* **ASSIGNMENT**: All that is wanted is the exact text of the lines below from the one with "[0:00.00-0:01.00]" through the one with "Verbatim transcript: 다른 사람 다 괜찮은데 한 사람은 늘 보면", inclusive, minus any pictures.

* **SOURCE DATA**:
□ □ □ □ □ □ □

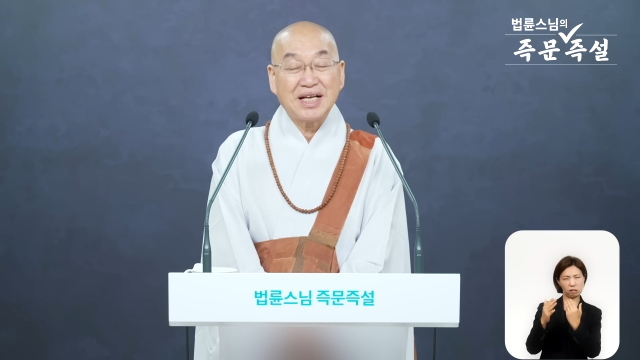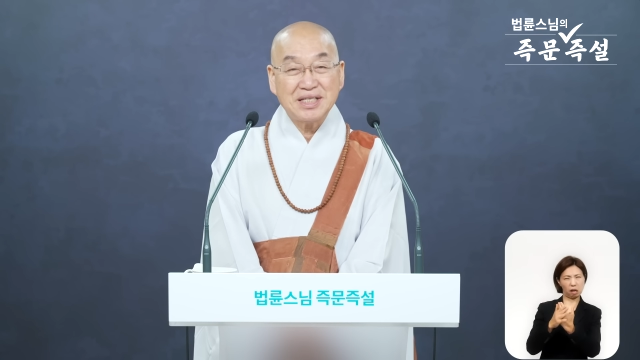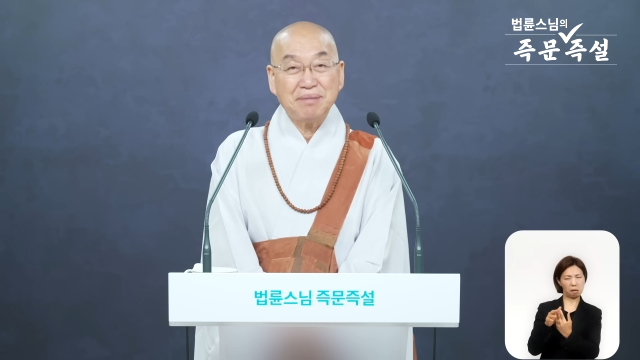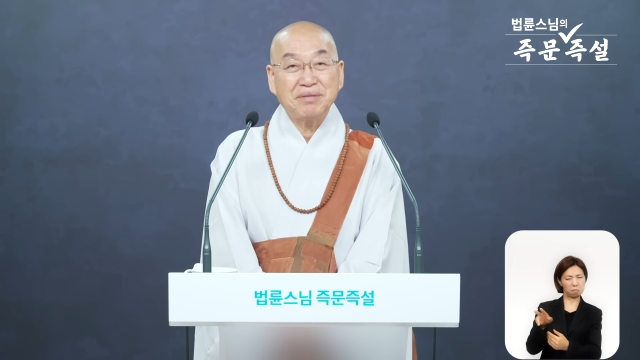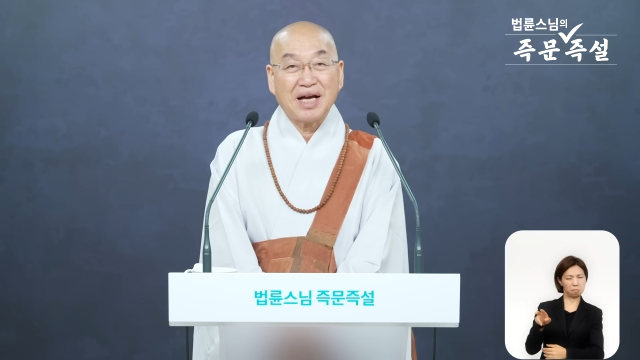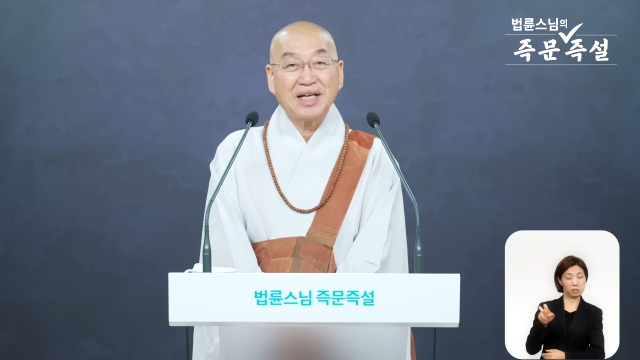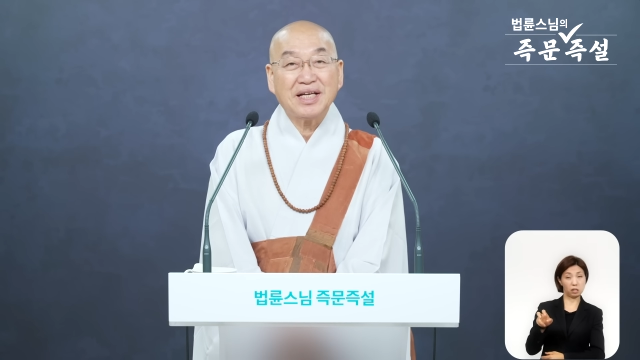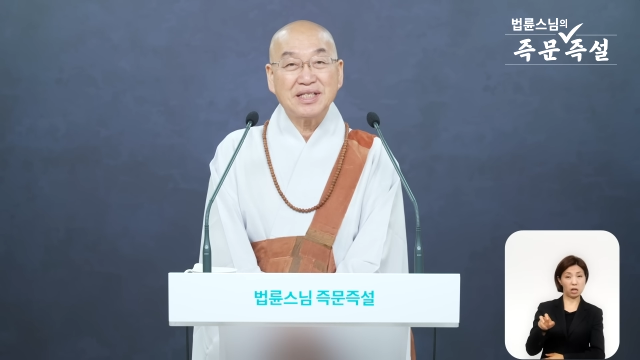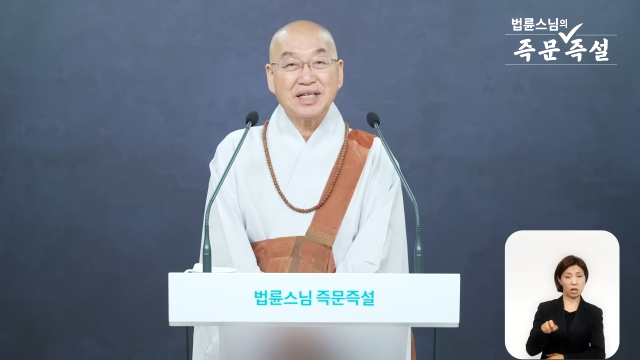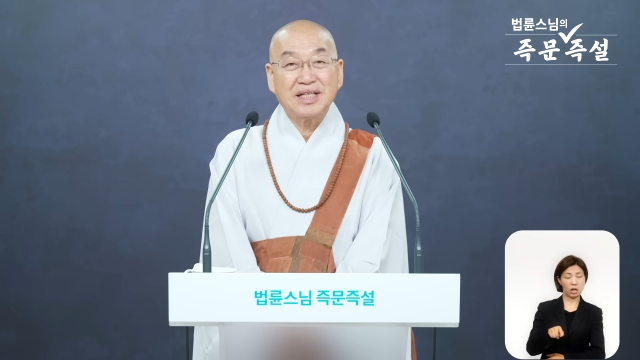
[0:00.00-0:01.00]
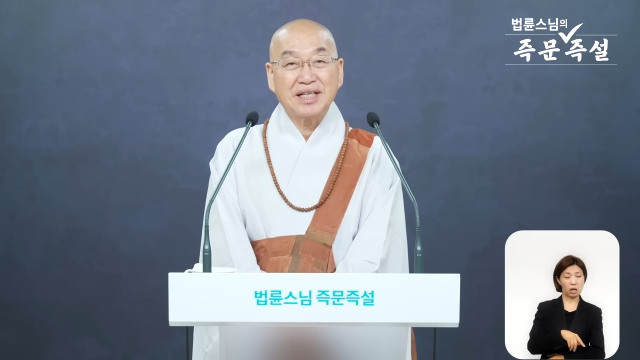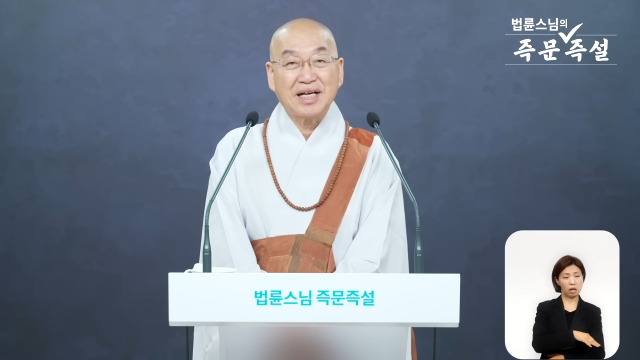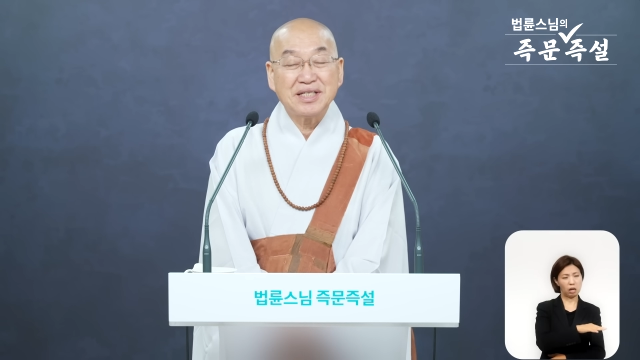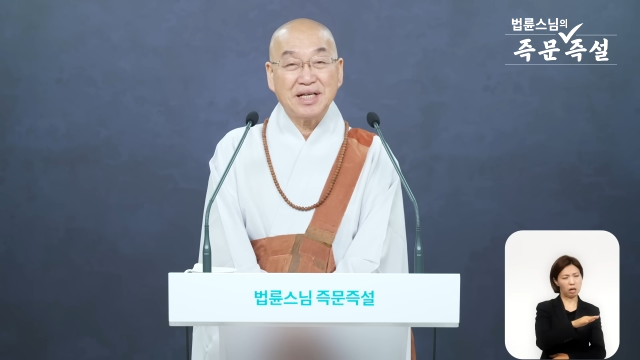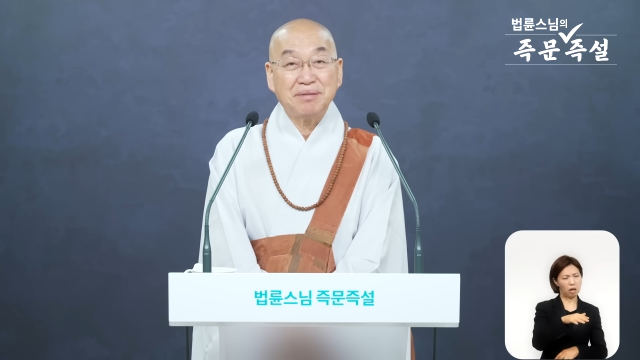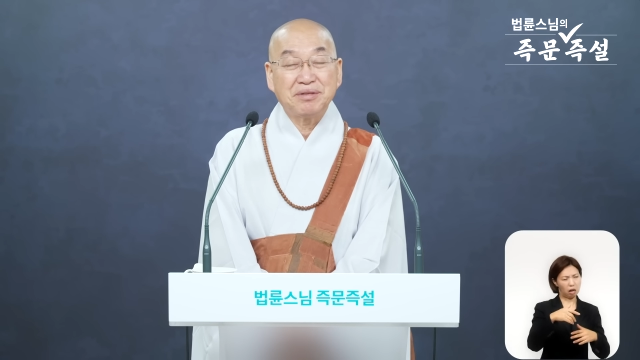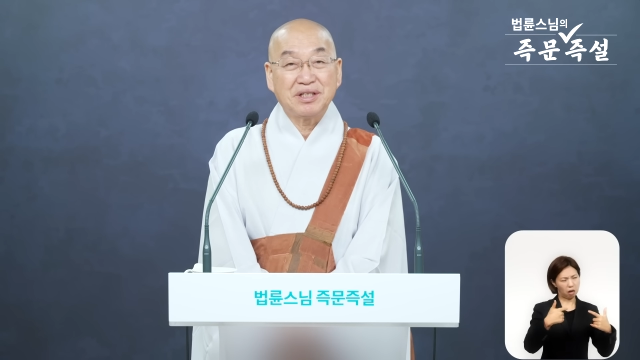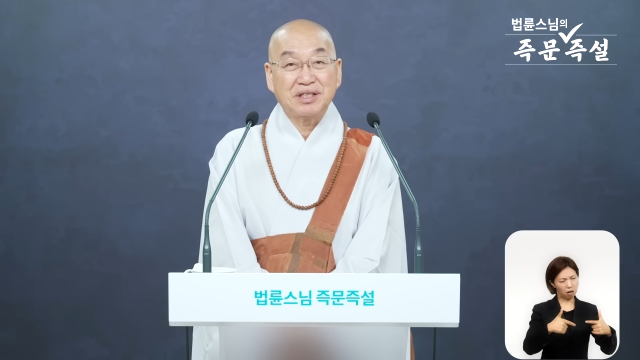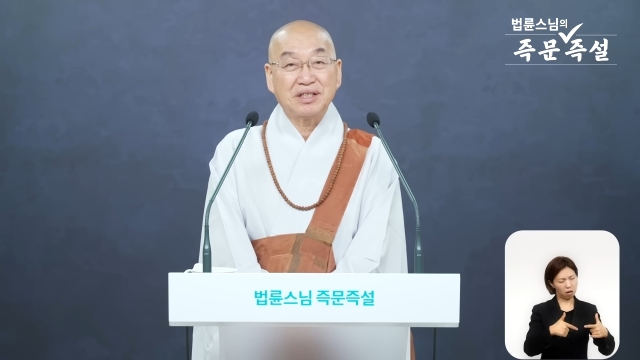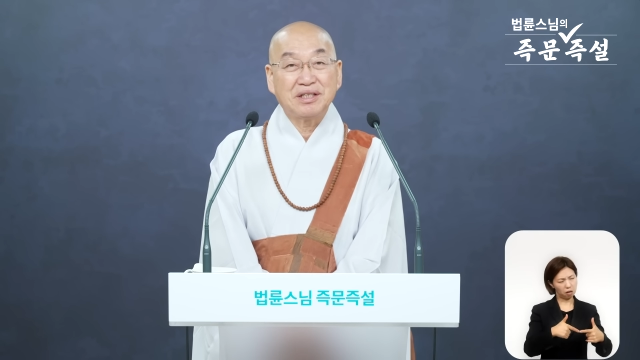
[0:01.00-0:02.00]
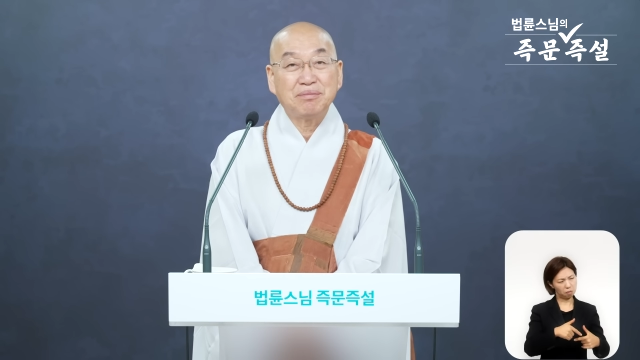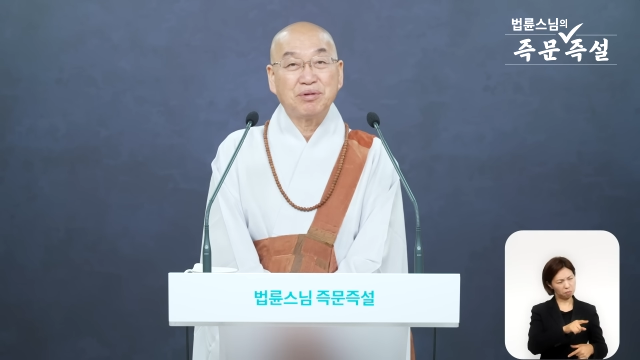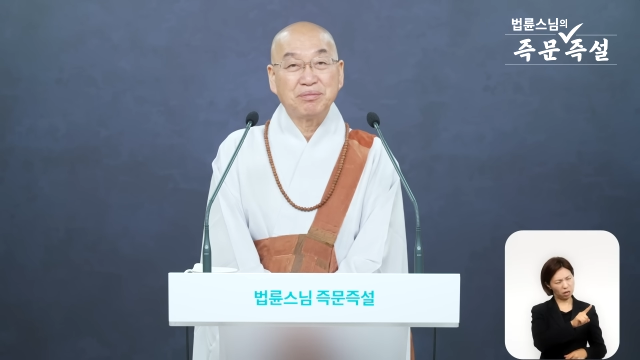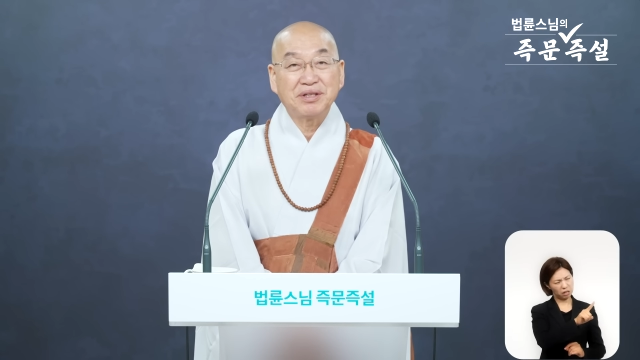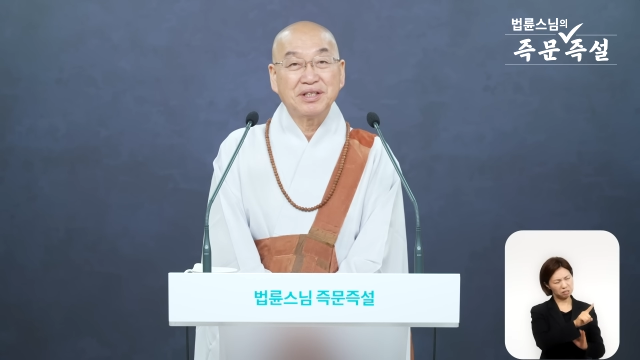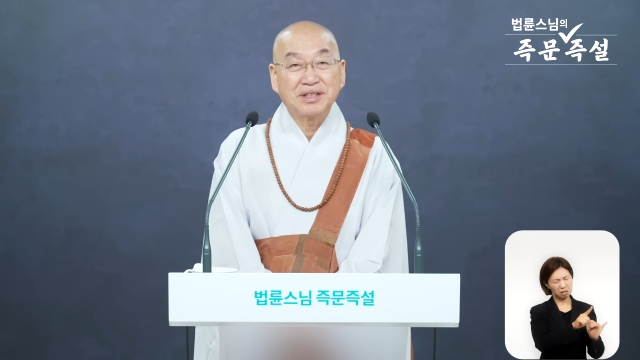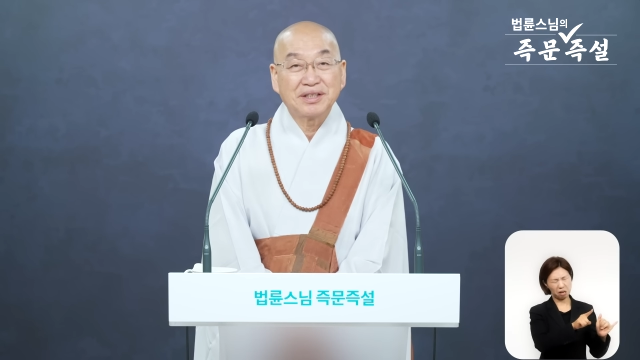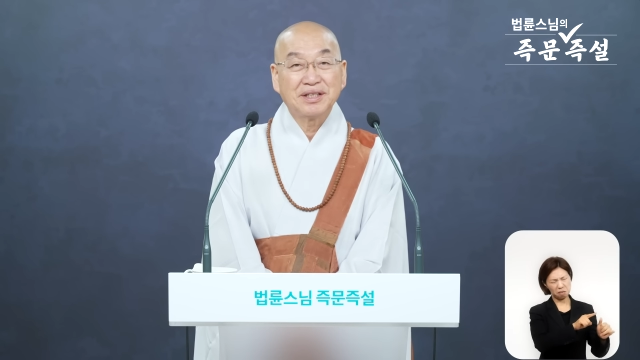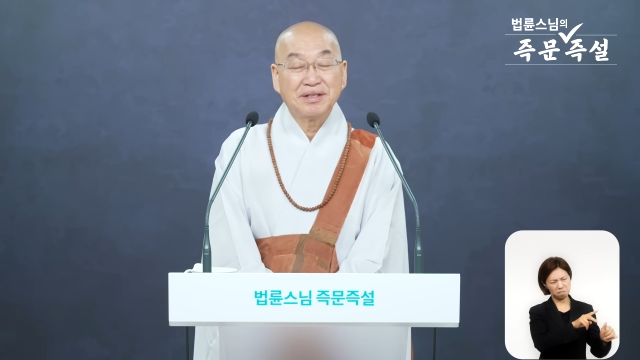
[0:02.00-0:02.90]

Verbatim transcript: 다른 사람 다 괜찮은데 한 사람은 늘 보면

□ □ □ □ □ □ □

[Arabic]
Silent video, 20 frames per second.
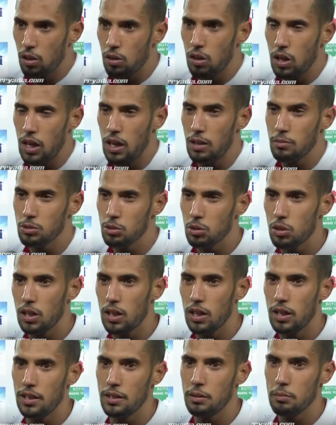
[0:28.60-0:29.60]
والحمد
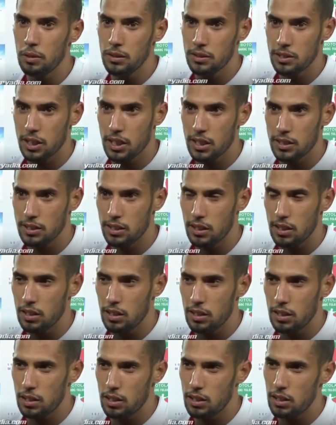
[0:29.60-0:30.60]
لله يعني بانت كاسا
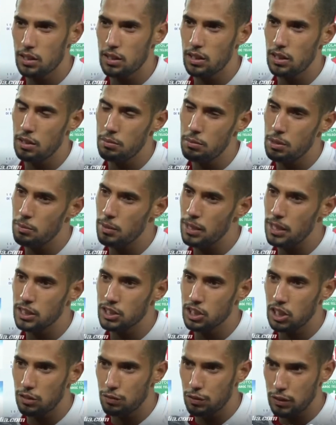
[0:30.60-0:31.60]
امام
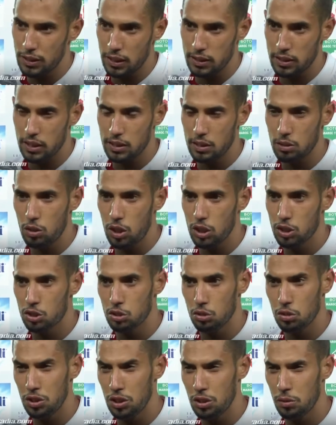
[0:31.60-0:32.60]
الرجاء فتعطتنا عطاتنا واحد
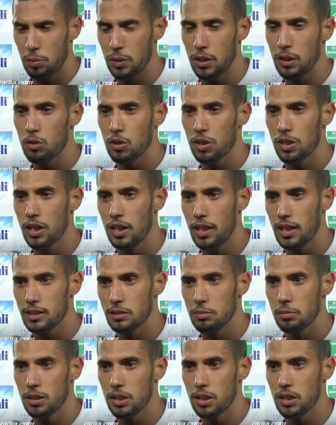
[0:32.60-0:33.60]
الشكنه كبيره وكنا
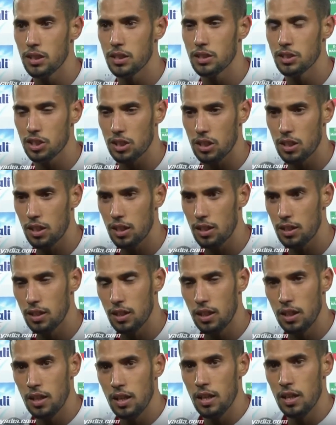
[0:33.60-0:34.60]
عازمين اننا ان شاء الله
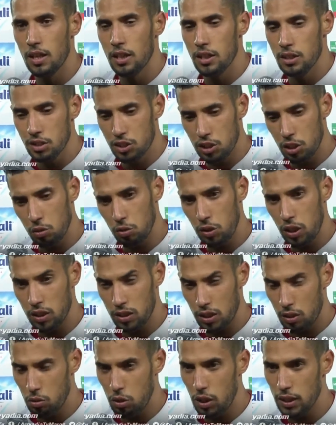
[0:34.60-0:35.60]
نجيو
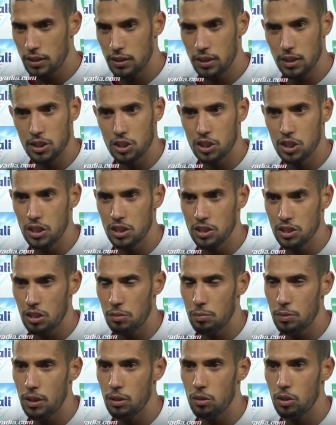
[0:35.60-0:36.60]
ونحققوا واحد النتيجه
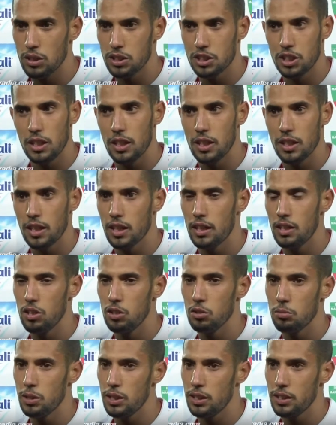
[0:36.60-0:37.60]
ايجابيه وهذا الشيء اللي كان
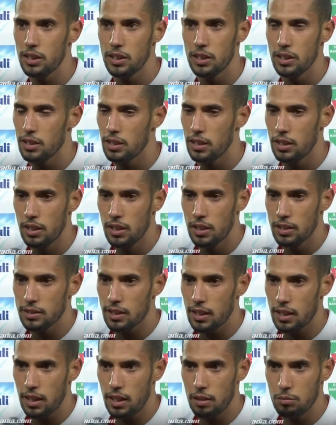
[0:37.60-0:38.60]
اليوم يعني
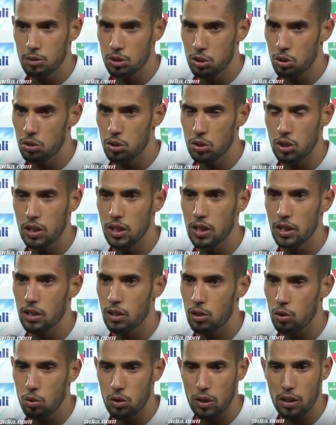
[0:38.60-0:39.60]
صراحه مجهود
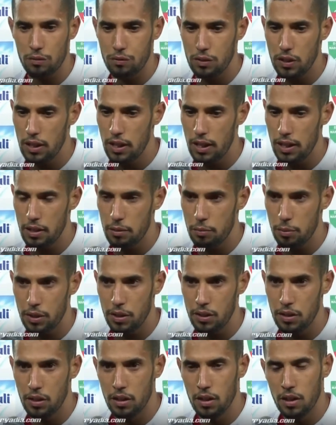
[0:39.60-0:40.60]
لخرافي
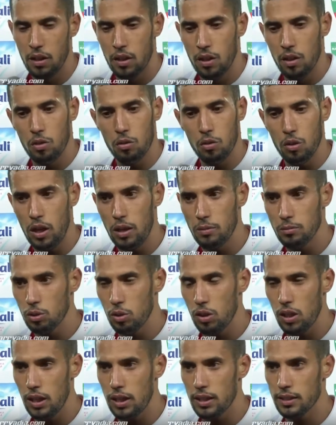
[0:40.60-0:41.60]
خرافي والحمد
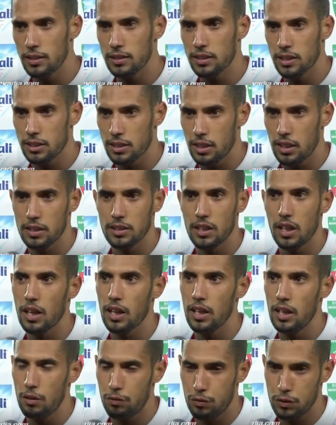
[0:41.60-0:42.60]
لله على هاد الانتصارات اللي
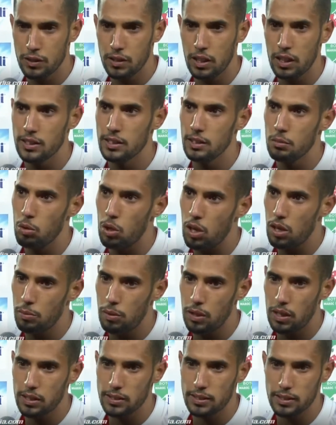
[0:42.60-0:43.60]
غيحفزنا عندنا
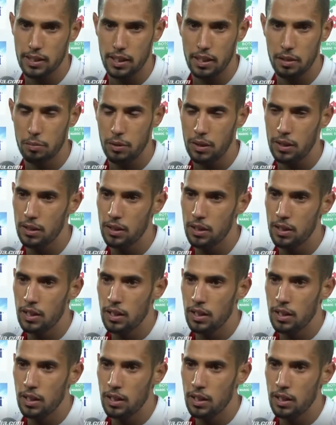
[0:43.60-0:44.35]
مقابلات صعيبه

□ □ □ □ □ □ □

* **ANSWER TO THE PROBLEM**:
[0:00.00-0:01.00]
[0:01.00-0:02.00]
[0:02.00-0:02.90]

Verbatim transcript: 다른 사람 다 괜찮은데 한 사람은 늘 보면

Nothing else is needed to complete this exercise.